**What you should do**
Your copy should match the records below word for word and contain no pictures.

**Entries provided**

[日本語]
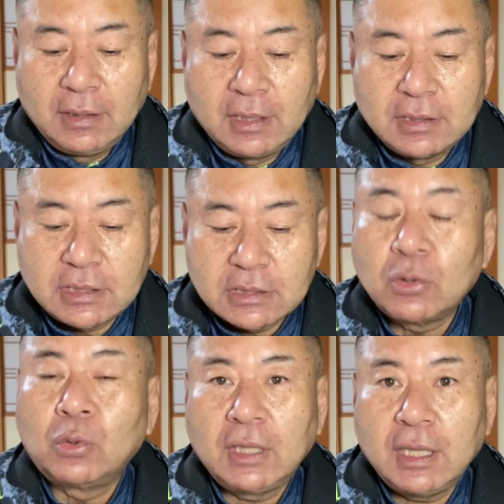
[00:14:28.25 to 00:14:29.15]
えー、しかし
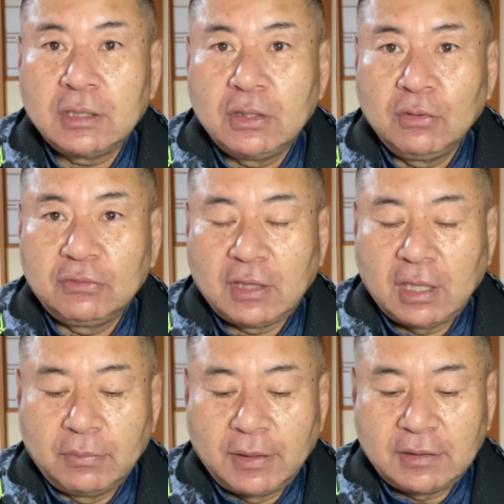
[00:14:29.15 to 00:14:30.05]
ここで気をつけ
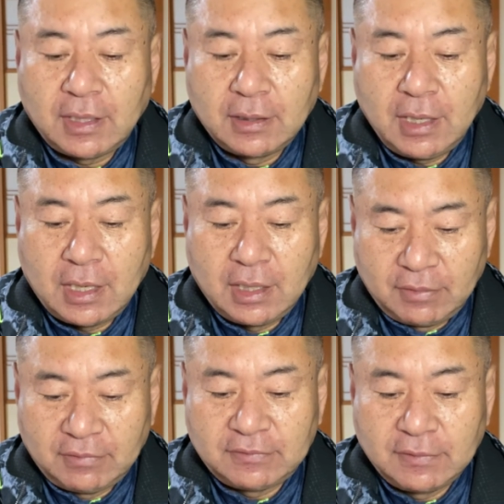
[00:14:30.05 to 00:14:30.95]
るべき点があり
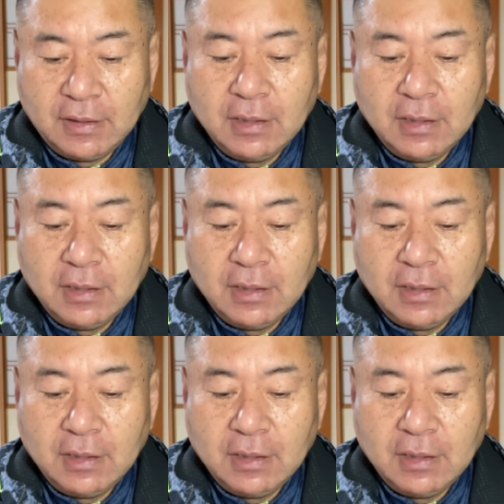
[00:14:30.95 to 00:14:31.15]
ます。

**Answer box**
[日本語]
[00:14:28.25 to 00:14:29.15]
えー、しかし
[00:14:29.15 to 00:14:30.05]
ここで気をつけ
[00:14:30.05 to 00:14:30.95]
るべき点があり
[00:14:30.95 to 00:14:31.15]
ます。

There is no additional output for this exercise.